What is expected:
Transcribe the data in full and exactly, omitting any pictures.

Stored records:

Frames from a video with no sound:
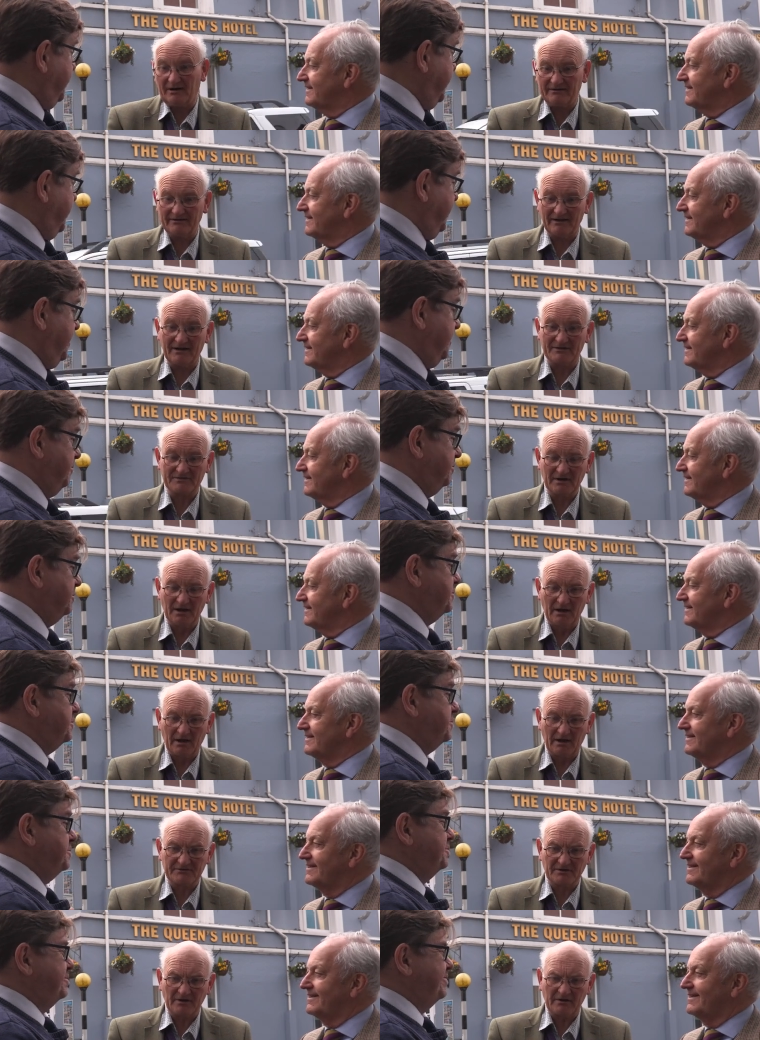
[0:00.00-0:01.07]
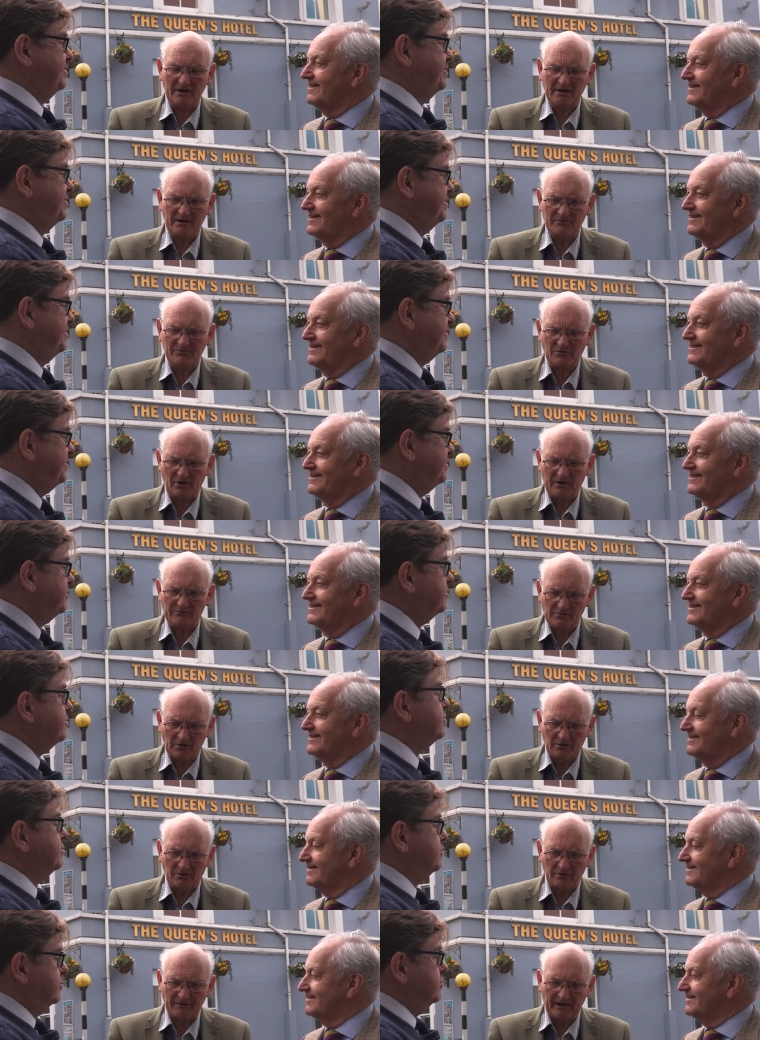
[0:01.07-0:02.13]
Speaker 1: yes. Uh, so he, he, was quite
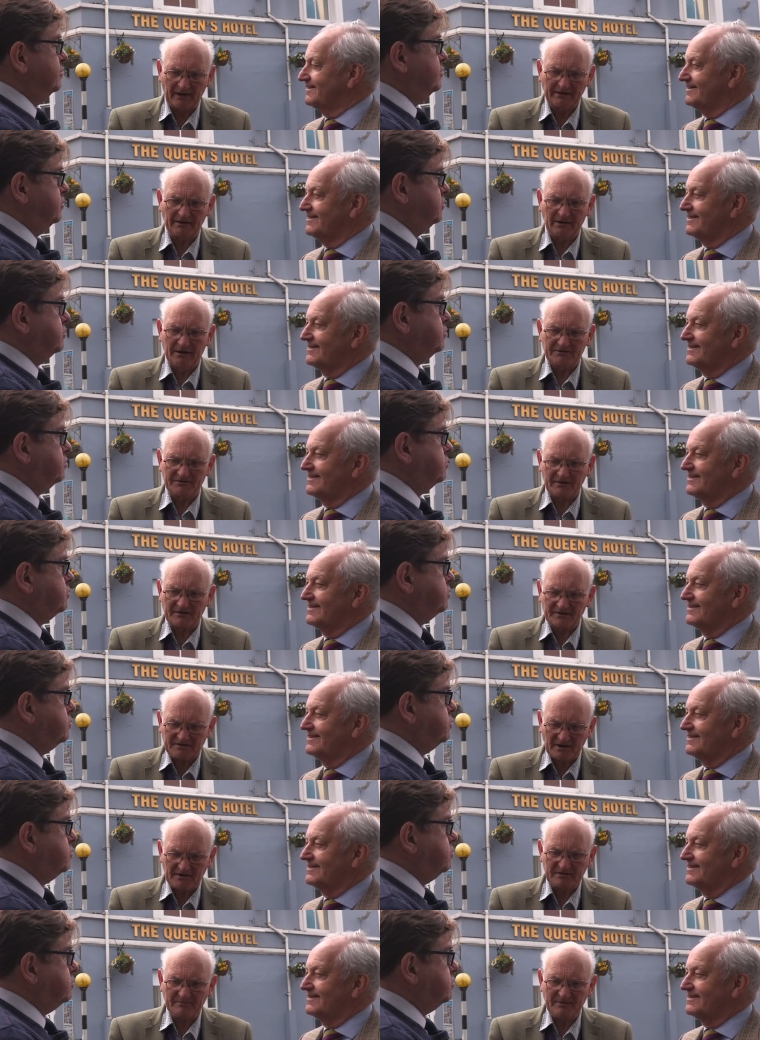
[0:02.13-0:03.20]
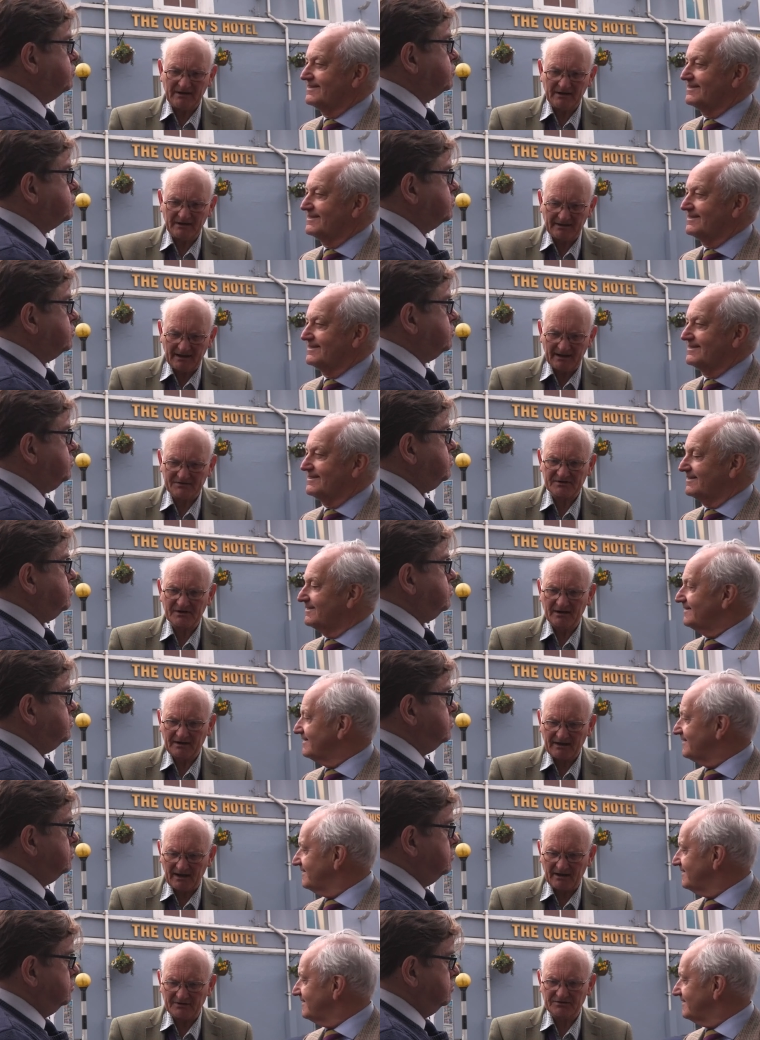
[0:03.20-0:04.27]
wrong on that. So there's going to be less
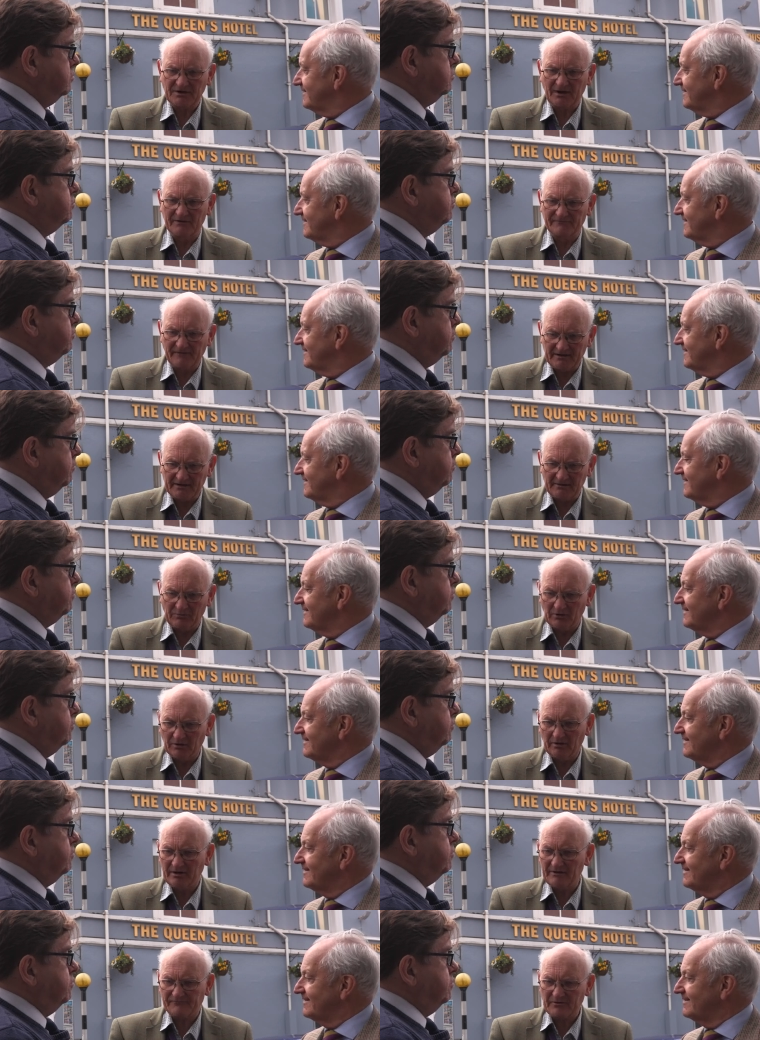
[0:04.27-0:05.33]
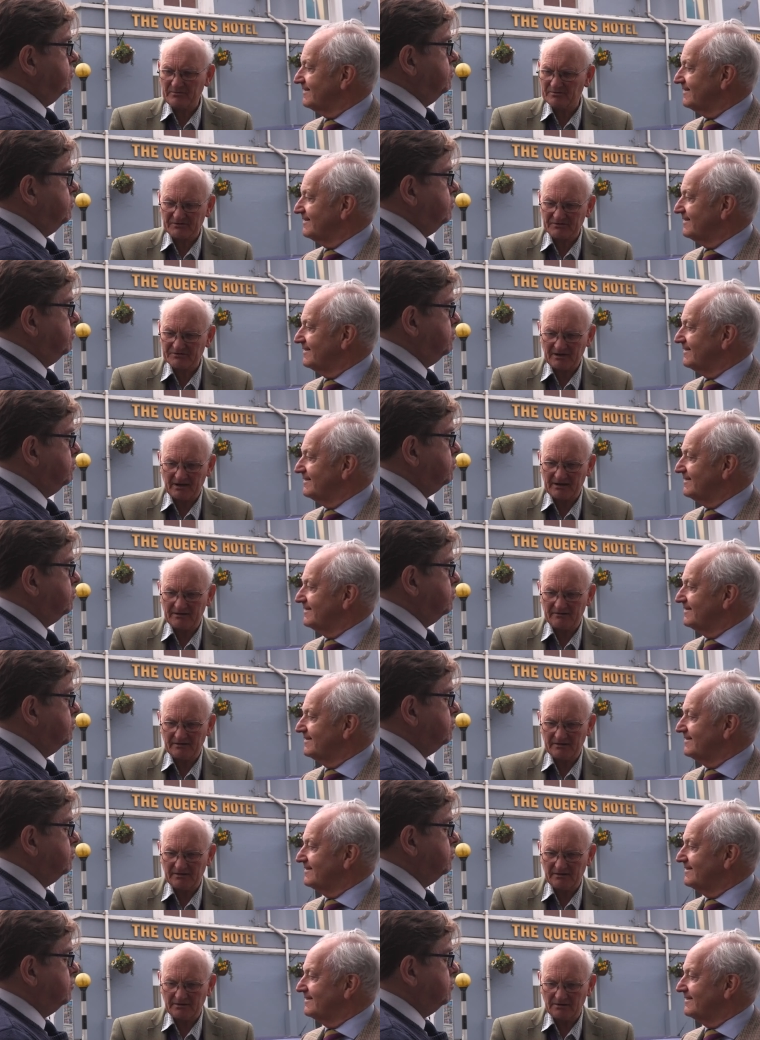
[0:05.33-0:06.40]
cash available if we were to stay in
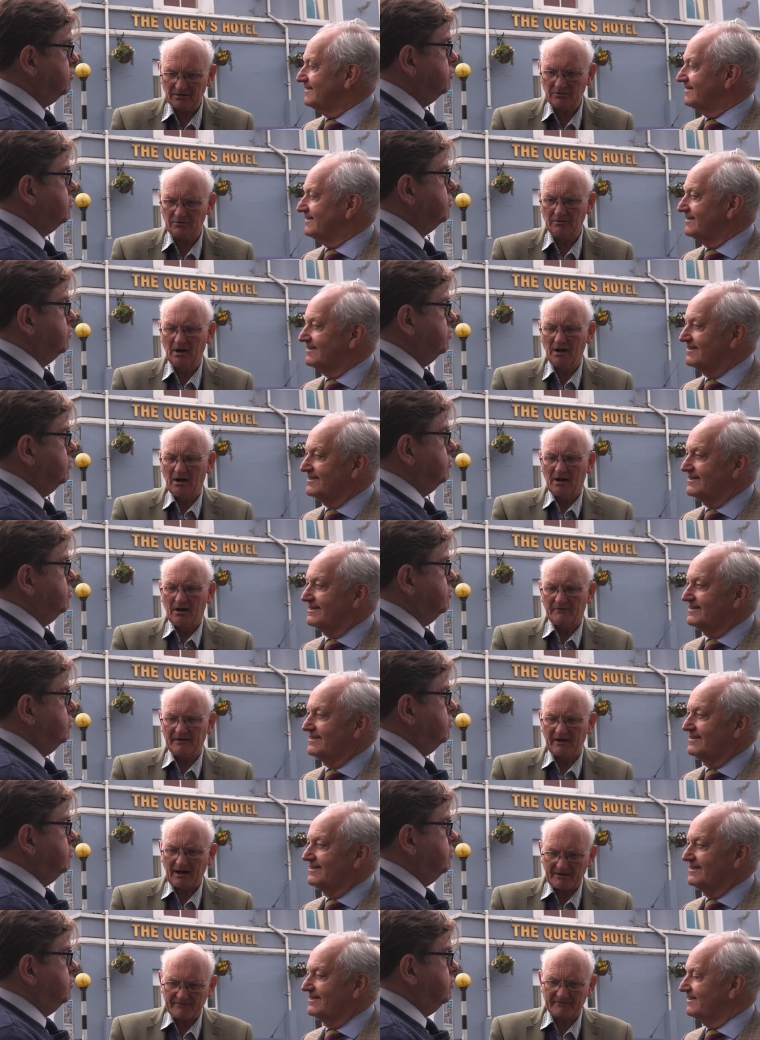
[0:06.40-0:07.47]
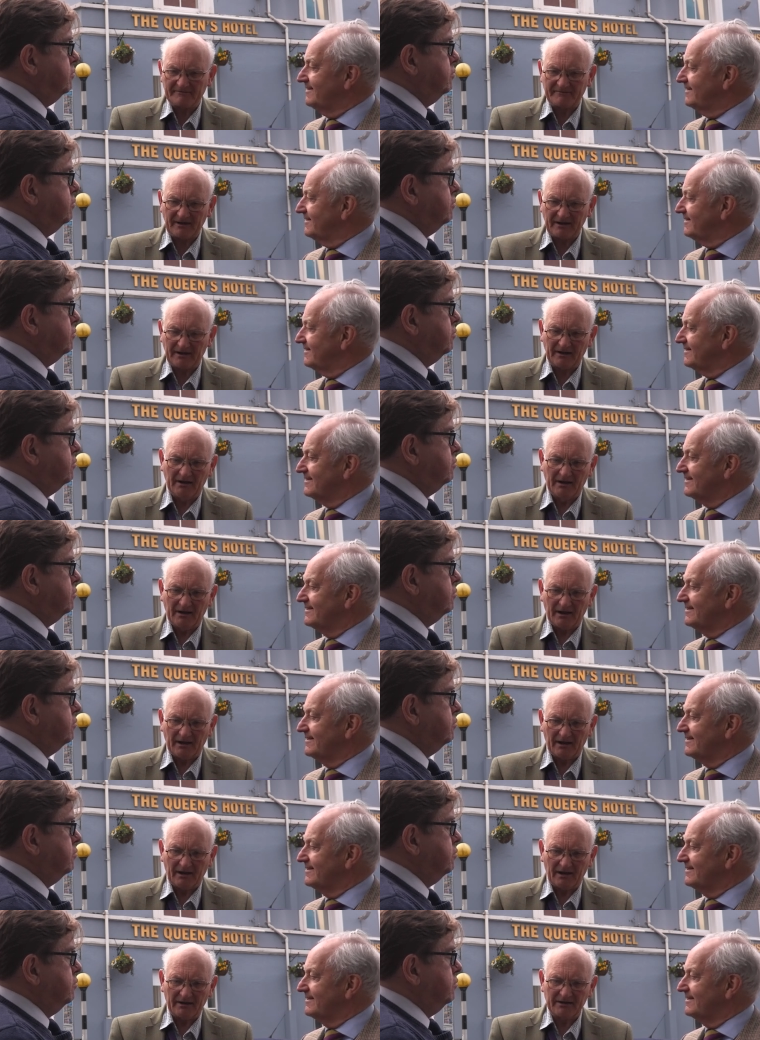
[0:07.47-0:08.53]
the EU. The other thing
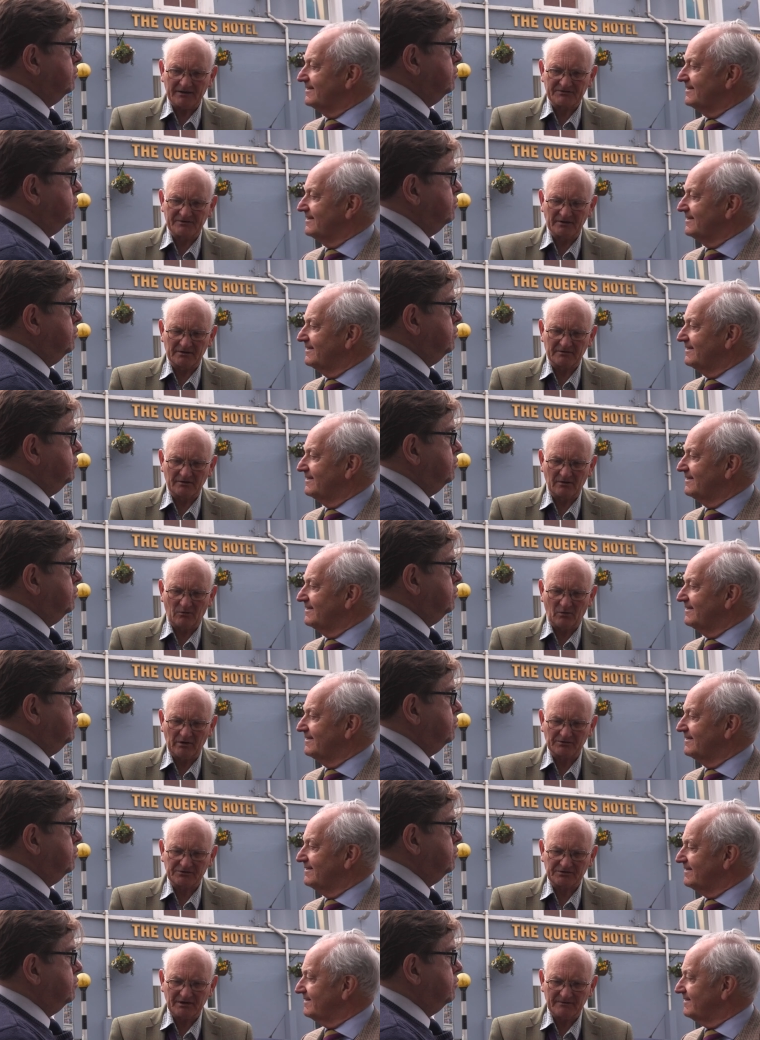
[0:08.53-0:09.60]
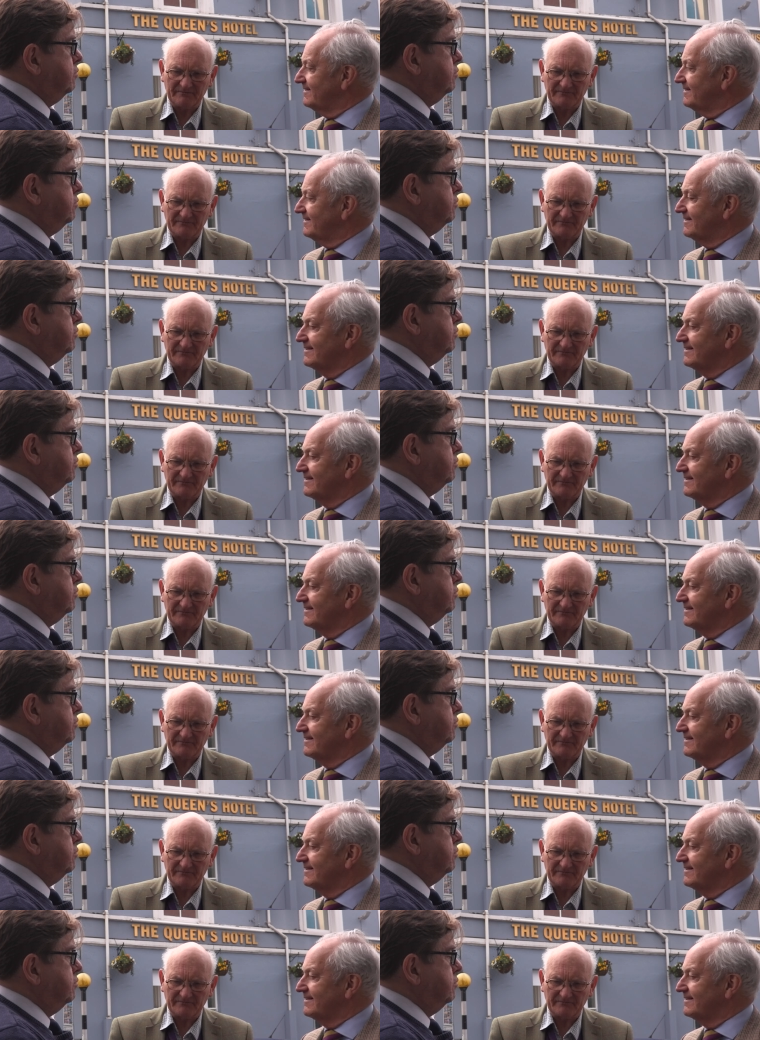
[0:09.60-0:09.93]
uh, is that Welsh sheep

Answer section:
Frames from a video with no sound:
[0:00.00-0:01.07]
[0:01.07-0:02.13]
Speaker 1: yes. Uh, so he, he, was quite
[0:02.13-0:03.20]
[0:03.20-0:04.27]
wrong on that. So there's going to be less
[0:04.27-0:05.33]
[0:05.33-0:06.40]
cash available if we were to stay in
[0:06.40-0:07.47]
[0:07.47-0:08.53]
the EU. The other thing
[0:08.53-0:09.60]
[0:09.60-0:09.93]
uh, is that Welsh sheep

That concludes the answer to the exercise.